Results: All MM serum samples analyzed had IgG (62%) or IgA (38%) isotypes. Results from the involved HLC/uninvolved HLC ratios and their differences demonstrated that samples from patients with PD had significantly both higher ratios and differences (P<0.0001) compared with patients with ≥ PR. Similar results were also observed for the involved HLC values (P<0.0001). The uninvolved HLC values were significantly lower (P<0.0001) for patients with PD compared with patients with ≥ PR. Similar results were obtained when we examined the percentage of patients who were in > PR compared with those with < PR so that patients in > PR were more likely to have normal uninvolved HLC levels than among patient with <PR (P<0.0001). In addition, we evaluated the proportion of patients in CR or PR based on their levels of uninvolved HLC being in the normal or below the normal range. The results showed that patients in CR were much more likely to have normal uninvolved HLC levels than among those with below normal uninvolved HLC levels (P < 0.0001). Similarly, patients in CR also were more likely to have normal uninvolved HLC levels than among those in PR (P=0.0040). Next, PFS was determined for patients with normal and below normal uninvolved HLC values. Patients with normal uninvolved HLC levels showed a much longer PFS (45 months) than among patients with less than normal uninvolved HLC levels (11 months; P=0.0019). Similarly, PFS was calculated for patients with normal and above normal involved HLC levels. Patients with normal involved HLC levels had a much longer PFS (33 months) than among patients with involved HLC levels that were above the normal range (11 months; P=0.0405).

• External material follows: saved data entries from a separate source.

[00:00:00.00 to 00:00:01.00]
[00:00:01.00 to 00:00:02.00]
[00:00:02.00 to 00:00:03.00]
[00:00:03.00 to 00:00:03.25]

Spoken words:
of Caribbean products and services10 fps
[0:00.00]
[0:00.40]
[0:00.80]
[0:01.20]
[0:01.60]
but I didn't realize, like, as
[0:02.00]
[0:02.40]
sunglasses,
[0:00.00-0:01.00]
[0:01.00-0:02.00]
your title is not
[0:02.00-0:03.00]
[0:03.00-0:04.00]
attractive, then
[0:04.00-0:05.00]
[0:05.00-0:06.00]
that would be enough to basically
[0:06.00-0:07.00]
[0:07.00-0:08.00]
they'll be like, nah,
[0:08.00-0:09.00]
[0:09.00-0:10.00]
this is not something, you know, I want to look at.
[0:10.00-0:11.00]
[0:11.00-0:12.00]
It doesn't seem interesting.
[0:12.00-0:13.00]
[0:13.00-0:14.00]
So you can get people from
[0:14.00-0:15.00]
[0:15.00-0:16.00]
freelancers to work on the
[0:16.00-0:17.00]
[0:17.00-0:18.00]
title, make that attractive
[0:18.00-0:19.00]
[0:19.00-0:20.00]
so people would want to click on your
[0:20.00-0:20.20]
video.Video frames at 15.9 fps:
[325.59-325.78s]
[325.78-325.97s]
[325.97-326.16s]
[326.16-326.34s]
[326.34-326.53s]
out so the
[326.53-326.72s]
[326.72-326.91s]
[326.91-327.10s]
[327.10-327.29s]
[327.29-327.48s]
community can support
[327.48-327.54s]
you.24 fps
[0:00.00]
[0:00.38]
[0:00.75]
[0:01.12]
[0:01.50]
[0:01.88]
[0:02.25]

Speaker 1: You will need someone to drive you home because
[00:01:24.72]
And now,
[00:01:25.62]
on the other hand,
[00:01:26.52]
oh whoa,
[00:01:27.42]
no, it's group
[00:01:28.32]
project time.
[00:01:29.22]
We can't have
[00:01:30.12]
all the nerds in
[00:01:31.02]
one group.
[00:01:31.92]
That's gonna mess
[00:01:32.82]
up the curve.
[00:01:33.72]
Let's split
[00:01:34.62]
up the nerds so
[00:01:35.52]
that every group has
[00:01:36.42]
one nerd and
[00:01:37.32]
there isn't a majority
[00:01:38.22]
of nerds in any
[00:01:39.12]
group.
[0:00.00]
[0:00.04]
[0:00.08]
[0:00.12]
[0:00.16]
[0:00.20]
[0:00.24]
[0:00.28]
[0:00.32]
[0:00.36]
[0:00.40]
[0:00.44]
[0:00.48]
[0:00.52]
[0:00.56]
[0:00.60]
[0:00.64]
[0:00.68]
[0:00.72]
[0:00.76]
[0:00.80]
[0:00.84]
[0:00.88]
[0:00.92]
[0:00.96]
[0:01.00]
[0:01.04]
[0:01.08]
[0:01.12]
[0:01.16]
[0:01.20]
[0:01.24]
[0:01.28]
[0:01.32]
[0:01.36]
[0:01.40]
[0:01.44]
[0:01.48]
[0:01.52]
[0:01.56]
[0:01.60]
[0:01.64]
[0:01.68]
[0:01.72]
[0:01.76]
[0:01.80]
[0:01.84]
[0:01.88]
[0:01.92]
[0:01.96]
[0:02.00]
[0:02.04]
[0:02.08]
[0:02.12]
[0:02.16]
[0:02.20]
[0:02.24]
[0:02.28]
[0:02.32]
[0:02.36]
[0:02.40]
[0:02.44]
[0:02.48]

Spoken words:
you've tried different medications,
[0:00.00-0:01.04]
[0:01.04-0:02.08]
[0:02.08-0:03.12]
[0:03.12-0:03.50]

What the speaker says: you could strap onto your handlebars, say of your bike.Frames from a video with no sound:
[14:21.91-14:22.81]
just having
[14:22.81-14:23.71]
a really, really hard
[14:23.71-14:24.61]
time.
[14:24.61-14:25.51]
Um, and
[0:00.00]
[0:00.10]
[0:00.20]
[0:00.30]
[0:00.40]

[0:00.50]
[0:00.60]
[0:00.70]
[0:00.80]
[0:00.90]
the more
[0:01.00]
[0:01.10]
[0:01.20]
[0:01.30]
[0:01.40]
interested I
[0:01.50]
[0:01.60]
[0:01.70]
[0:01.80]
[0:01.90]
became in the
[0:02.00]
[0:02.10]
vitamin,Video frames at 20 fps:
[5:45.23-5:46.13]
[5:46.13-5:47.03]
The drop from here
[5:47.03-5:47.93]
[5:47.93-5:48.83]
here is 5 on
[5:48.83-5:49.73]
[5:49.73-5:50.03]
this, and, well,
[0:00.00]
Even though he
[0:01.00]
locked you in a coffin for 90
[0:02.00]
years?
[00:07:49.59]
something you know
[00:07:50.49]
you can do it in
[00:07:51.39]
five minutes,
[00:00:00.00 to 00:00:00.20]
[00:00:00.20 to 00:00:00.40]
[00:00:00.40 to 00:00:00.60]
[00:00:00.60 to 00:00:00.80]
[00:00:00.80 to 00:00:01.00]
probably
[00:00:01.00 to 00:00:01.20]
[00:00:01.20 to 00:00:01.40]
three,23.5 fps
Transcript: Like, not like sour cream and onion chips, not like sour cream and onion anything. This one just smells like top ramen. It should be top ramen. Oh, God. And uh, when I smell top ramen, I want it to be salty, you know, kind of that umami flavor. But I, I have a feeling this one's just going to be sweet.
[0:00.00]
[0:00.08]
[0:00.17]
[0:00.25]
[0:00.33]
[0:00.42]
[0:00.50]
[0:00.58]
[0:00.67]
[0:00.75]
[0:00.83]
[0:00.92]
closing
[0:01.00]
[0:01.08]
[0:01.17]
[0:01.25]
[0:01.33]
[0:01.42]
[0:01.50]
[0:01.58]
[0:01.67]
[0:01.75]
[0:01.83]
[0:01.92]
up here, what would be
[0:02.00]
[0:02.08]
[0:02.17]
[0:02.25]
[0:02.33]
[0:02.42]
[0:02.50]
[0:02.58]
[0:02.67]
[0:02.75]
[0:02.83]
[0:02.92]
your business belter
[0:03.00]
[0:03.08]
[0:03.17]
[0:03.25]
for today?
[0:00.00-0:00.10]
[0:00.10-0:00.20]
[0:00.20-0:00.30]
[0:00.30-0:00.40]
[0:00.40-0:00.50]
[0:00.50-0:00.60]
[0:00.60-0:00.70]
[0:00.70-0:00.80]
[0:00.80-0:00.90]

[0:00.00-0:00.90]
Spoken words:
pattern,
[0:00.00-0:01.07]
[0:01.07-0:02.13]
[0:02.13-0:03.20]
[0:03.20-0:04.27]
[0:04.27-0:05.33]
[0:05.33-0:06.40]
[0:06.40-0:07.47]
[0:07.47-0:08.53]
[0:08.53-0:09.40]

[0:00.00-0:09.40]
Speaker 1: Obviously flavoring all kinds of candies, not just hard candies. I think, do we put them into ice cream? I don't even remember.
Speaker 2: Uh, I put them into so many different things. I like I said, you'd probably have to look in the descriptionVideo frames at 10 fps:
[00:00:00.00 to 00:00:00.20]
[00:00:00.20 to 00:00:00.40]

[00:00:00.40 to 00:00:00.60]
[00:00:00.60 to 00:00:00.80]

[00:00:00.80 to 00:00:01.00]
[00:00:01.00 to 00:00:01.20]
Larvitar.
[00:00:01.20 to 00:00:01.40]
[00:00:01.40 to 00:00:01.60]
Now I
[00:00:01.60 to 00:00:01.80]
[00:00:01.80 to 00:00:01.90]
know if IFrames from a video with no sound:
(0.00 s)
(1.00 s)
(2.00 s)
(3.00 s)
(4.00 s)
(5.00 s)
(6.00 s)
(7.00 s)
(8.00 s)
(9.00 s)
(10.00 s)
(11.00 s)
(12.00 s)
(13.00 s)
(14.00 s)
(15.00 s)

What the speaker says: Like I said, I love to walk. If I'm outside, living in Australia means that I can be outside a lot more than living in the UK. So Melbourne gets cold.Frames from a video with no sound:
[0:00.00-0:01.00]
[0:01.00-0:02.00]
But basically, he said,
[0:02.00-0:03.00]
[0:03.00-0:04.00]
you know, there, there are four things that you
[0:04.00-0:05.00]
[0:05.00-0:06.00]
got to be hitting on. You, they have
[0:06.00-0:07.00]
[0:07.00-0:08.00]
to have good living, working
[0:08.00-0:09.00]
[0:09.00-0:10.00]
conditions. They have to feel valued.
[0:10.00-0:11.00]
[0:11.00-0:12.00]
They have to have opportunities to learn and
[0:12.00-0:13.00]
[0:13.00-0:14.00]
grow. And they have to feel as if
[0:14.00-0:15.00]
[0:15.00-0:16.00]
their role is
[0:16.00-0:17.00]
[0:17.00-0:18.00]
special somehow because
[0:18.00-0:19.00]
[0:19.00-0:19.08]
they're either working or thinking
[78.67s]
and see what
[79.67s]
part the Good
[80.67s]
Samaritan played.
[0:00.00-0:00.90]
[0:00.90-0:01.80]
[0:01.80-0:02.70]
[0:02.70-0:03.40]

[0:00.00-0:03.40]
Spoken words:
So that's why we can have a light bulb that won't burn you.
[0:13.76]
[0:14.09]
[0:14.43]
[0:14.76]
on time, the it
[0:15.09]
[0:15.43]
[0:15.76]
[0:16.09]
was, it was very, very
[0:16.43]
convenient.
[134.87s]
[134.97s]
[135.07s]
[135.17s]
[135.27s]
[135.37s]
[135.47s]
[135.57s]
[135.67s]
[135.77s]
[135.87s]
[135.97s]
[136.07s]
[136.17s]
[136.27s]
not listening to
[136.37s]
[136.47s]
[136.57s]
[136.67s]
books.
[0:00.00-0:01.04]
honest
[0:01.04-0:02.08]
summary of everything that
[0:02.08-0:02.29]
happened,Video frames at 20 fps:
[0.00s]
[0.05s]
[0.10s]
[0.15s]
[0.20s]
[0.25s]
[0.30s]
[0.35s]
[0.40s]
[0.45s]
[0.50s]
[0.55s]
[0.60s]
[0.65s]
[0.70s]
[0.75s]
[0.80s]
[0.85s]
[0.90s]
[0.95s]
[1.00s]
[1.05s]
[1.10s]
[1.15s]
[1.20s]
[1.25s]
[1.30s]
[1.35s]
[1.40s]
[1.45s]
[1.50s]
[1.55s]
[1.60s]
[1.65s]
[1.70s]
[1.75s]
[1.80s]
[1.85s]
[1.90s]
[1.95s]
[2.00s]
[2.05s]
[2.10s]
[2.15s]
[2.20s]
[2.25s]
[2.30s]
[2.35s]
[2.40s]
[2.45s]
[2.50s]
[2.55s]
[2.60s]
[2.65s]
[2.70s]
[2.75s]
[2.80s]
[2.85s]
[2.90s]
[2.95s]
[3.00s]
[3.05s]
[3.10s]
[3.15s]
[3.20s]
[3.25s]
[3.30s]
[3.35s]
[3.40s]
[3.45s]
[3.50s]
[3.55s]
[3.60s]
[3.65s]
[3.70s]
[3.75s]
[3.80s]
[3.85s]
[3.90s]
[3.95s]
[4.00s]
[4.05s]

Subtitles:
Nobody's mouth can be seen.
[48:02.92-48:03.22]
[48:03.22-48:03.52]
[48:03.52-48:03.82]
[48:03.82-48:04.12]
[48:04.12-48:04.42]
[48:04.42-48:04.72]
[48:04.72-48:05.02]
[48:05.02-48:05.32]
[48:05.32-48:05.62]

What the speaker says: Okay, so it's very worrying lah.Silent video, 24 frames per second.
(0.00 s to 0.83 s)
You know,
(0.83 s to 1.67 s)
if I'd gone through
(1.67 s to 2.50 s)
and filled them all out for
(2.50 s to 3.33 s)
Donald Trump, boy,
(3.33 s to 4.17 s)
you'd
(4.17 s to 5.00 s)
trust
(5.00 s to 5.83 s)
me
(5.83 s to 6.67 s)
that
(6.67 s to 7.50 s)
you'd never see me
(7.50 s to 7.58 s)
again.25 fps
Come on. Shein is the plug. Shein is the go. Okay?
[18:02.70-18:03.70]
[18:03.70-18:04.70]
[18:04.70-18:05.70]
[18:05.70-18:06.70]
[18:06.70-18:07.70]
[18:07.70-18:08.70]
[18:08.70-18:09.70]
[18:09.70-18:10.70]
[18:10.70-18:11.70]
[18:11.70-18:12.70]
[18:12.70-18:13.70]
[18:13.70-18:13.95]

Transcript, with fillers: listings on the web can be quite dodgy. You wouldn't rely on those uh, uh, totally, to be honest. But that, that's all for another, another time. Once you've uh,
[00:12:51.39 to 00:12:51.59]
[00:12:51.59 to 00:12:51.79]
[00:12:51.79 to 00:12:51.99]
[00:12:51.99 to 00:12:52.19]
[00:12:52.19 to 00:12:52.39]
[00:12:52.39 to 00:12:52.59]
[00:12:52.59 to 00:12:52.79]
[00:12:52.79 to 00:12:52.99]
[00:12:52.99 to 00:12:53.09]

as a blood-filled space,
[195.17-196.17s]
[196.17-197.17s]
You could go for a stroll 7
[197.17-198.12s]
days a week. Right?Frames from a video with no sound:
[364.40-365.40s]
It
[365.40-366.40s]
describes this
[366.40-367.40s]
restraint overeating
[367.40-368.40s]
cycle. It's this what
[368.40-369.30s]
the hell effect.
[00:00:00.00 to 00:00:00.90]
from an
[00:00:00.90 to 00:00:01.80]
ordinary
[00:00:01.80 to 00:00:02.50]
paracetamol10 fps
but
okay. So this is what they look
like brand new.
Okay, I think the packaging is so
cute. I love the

Conclusion: This study shows that involved HLC/uninvolved HLC ratios, differences between the involved and uninvolved HLCs, higher absolute levels of involved HLC, and lower levels of uninvolved HLC correlate with clinical status for MM patients. In addition, MM patients with normal uninvolved HLC levels have a longer PFS whereas those with involved HLC levels above the normal range show a shorter PFS. These results demonstrate the usefulness of the HLC assay for determining outcome for multiple myeloma patients.

Disclosures

No relevant conflicts of interest to declare.